** DATA FOR THIS TASK **
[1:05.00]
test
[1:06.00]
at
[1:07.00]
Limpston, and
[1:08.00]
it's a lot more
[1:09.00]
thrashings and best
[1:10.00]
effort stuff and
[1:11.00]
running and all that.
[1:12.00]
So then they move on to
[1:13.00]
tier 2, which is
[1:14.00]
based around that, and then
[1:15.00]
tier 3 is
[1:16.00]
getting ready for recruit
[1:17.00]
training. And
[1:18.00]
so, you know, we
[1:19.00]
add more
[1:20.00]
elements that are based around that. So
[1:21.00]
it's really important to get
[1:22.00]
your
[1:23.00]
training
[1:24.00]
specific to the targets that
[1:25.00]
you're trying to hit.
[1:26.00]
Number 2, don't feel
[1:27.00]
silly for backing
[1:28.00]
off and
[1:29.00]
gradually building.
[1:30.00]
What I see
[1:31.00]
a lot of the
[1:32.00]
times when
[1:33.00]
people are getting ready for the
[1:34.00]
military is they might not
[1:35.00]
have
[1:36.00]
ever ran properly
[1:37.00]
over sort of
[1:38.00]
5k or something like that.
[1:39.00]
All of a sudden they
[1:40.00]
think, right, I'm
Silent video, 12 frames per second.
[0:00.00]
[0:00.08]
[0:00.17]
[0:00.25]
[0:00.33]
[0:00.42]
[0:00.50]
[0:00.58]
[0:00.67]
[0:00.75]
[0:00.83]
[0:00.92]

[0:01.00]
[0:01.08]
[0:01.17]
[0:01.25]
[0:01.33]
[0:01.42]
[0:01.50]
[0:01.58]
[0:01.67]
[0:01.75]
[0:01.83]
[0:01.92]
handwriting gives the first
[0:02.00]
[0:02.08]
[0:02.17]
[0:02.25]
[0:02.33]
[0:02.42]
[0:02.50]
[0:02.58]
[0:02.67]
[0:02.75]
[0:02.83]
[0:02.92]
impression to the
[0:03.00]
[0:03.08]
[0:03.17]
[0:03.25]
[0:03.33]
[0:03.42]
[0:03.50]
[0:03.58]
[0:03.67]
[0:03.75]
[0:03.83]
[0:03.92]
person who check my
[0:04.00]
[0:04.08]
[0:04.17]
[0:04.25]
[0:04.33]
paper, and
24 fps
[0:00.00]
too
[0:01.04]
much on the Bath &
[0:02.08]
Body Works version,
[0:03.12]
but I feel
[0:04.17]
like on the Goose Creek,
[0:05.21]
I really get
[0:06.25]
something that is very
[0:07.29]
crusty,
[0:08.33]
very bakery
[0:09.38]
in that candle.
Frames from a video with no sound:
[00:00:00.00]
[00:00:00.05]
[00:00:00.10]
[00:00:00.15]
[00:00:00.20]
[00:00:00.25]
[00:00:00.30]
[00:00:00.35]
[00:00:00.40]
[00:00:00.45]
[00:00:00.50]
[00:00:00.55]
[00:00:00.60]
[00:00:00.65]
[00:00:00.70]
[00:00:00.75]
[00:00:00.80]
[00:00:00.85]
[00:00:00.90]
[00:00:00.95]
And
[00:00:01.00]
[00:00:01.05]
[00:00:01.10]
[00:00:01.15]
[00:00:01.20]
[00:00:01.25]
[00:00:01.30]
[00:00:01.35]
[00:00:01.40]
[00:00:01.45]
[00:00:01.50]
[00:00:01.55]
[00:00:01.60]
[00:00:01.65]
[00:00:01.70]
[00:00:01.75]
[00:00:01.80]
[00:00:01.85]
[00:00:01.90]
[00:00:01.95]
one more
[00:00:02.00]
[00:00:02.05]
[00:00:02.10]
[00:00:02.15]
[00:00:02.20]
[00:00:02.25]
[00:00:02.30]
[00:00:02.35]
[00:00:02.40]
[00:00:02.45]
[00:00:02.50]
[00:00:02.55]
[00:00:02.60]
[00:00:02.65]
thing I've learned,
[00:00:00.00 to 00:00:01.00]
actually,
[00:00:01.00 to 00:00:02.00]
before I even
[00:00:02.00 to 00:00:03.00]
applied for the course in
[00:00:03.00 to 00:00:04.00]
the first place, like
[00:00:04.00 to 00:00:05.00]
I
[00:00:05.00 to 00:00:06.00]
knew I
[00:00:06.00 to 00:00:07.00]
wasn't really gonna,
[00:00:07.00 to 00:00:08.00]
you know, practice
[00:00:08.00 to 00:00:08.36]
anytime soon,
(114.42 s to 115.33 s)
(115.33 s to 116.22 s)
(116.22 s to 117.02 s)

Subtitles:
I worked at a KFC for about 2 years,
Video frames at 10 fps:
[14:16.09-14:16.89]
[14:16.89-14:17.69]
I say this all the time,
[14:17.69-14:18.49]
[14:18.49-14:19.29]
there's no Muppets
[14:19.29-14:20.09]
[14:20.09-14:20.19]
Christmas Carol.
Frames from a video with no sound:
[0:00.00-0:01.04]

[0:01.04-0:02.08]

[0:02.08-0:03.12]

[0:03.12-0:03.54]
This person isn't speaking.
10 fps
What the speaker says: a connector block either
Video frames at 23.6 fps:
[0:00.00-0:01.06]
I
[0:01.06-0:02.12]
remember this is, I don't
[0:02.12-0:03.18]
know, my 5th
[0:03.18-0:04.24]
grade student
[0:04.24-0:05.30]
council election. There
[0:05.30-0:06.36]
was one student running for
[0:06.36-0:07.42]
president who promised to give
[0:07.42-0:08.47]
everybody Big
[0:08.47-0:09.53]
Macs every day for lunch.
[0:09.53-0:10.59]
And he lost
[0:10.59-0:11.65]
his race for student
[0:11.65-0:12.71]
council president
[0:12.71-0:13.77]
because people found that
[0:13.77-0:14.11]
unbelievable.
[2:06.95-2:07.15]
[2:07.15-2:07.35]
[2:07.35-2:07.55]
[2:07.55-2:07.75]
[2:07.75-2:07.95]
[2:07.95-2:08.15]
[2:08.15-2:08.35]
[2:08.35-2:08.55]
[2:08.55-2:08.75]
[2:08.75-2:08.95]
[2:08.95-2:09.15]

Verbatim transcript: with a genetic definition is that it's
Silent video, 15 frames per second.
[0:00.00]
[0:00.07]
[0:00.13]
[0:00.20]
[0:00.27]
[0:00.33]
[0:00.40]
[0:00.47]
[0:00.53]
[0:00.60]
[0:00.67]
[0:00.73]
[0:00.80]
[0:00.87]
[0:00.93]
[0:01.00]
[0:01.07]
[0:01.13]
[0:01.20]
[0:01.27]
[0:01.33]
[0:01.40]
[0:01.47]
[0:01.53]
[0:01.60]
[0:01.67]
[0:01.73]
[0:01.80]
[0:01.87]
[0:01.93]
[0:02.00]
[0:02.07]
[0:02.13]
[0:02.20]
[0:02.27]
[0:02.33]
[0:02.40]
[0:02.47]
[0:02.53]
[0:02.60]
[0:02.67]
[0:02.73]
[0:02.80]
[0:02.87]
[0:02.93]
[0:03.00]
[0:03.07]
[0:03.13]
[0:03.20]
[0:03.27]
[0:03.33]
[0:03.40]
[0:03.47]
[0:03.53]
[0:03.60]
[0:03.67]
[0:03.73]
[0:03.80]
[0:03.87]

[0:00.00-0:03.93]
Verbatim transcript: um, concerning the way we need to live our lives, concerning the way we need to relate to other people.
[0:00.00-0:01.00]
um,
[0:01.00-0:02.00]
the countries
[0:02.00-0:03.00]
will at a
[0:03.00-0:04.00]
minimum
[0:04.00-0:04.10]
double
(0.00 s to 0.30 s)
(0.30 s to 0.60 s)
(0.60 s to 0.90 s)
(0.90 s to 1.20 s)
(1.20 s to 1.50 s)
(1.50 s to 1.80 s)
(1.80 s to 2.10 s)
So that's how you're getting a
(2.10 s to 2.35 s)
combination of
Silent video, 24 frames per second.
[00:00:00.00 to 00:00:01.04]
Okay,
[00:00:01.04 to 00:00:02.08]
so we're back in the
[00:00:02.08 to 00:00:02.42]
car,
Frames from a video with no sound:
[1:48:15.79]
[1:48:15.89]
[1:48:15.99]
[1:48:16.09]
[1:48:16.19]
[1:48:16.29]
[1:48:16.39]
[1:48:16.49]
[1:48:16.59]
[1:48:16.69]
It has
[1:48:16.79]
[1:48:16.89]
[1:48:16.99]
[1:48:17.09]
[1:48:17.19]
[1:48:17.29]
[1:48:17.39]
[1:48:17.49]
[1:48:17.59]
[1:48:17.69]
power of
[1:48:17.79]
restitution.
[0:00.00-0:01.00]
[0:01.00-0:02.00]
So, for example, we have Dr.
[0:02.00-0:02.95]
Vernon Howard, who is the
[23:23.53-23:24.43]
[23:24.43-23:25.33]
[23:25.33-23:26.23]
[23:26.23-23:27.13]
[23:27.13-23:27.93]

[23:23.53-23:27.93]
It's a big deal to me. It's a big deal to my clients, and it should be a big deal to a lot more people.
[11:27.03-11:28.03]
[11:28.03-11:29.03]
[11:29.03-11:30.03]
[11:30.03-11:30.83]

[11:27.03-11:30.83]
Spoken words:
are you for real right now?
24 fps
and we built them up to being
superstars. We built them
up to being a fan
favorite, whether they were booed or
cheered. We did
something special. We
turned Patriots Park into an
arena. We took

** ASSIGNED TASK **
In the listing above, start at the line with "[00:00:01.00]", go on through the line with "[00:00:02.10]", and copy each of those lines exactly; leave out all the rest.

** RESPONSE TO THE EXERCISE **
[00:00:01.00]
[00:00:01.05]
[00:00:01.10]
[00:00:01.15]
[00:00:01.20]
[00:00:01.25]
[00:00:01.30]
[00:00:01.35]
[00:00:01.40]
[00:00:01.45]
[00:00:01.50]
[00:00:01.55]
[00:00:01.60]
[00:00:01.65]
[00:00:01.70]
[00:00:01.75]
[00:00:01.80]
[00:00:01.85]
[00:00:01.90]
[00:00:01.95]
one more
[00:00:02.00]
[00:00:02.05]
[00:00:02.10]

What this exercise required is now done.